Razorlight singles chronology
| "Hold On" (2007) | "Wire to Wire" (2008) | "Hostage of Love" (2009) |

= Wire to Wire (song) =

2008 single by Razorlight

"Wire to Wire" is a song by English indie rock band Razorlight, written by singer Johnny Borrell, from their third album Slipway Fires. It was officially released as the album's first single on 27 October 2008. It was released for downloads digitally, however, on 26 September. The song is a piano-led ballad, described as "slow-burning".

The song marked the band's fourth UK top-five single and their fifth to chart in the UK top 10. It peaked at No. 5 on the UK Singles Chart, and No. 3 in Germany and Austria. The song has also peaked No. 8 in Switzerland, No. 13 in Flanders, No. 23 in Ireland, and No. 71 in the Netherlands. It spent seven weeks in the UK top 100, less than each of the first three singles from the preceding album Razorlight. The accompanying music video was shot by Oscar nominated feature film director Stephen Frears.

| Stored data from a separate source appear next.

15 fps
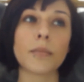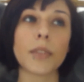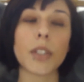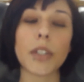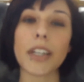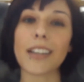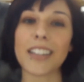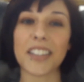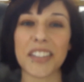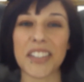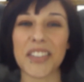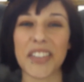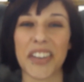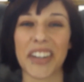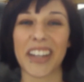So yeah, let's
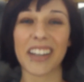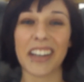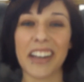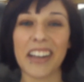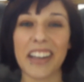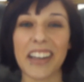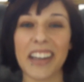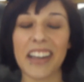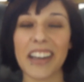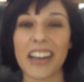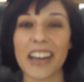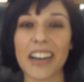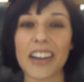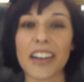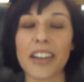get started.
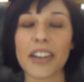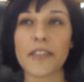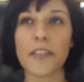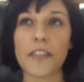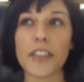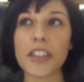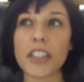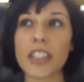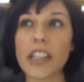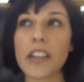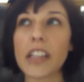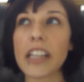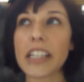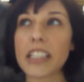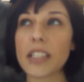First I
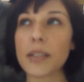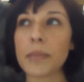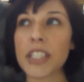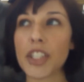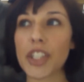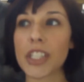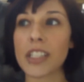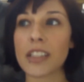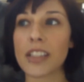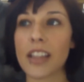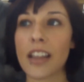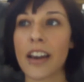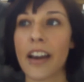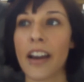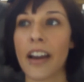would like to mention
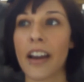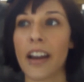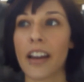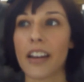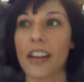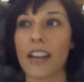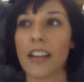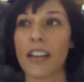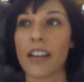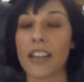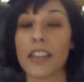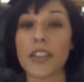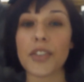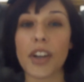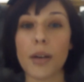that
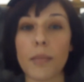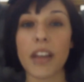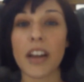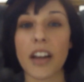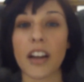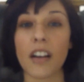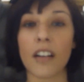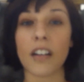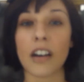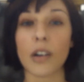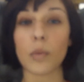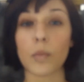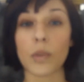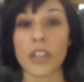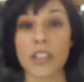the job that I
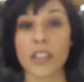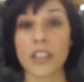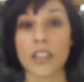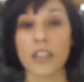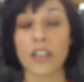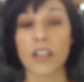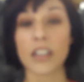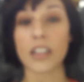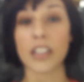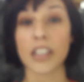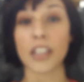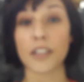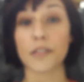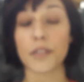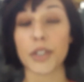got was not
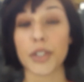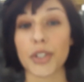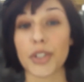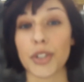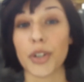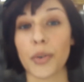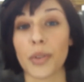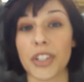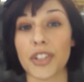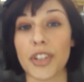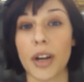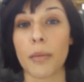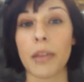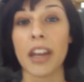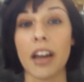the first or only
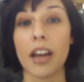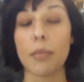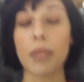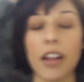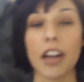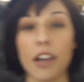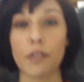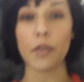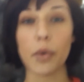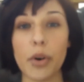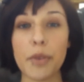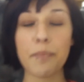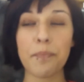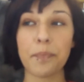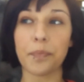job that I applied
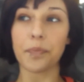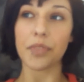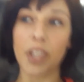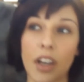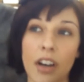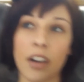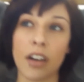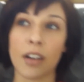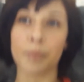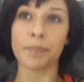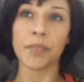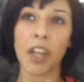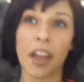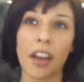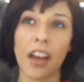for.
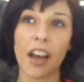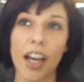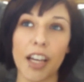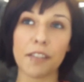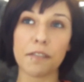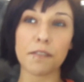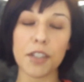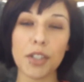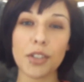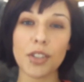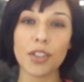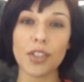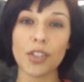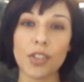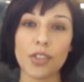I
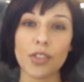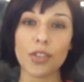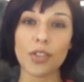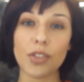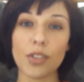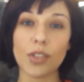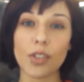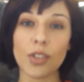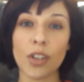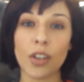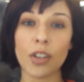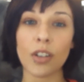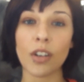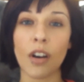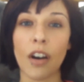first
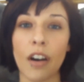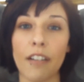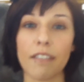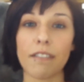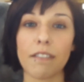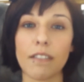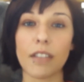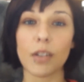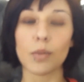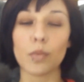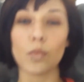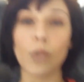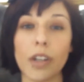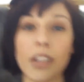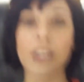started off
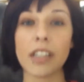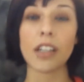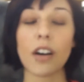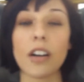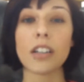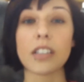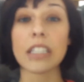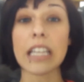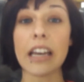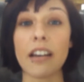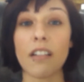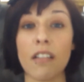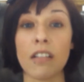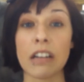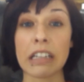really heart
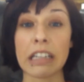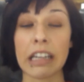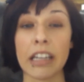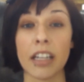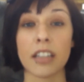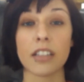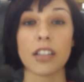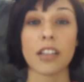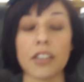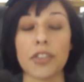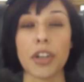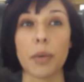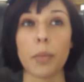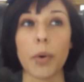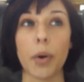set on getting into the
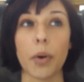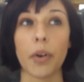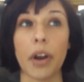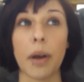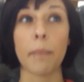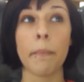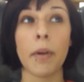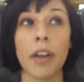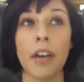JEB program.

The track was used as part of Burberry's introductory advertisement in its Fall/Winter 2009 collection.

==Track listings==
European 7-inch single
A. "Wire to Wire" – 2:58
B. "The Other Girl" – 1:54

European CD single
1. "Wire to Wire" – 3:01
2. "Killing Casanova" – 1:55

==Charts==

===Weekly charts===

| Chart (2008–2009) | Peak position |
|---|---|
| Austria (Ö3 Austria Top 40) | 3 |
| Belgium (Ultratop 50 Flanders) | 13 |
| Belgium (Ultratip Bubbling Under Wallonia) | 16 |
| Europe (Eurochart Hot 100) | 12 |
| Germany (GfK) | 3 |
| Netherlands (Single Top 100) | 71 |
| Scotland (OCC) | 8 |
| Switzerland (Schweizer Hitparade) | 8 |
| UK Singles (OCC) | 5 |

===Year-end charts===

| Chart (2008) | Position |
|---|---|
| UK Singles (OCC) | 116 |

| Chart (2009) | Position |
|---|---|
| Austria (Ö3 Austria Top 40) | 15 |
| Belgium (Ultratop 50 Flanders) | 52 |
| Europe (Eurochart Hot 100) | 35 |
| Germany (Official German Charts) | 6 |
| Switzerland (Schweizer Hitparade) | 46 |

===Decade-end charts===

| Chart (2000–2009) | Position |
|---|---|
| Germany (Official German Charts) | 64 |

==Certifications==

| Region | Certification | Certified units/sales |
| Germany (BVMI) | Platinum | 300,000^{^} |
^{^} Shipments figures based on certification alone.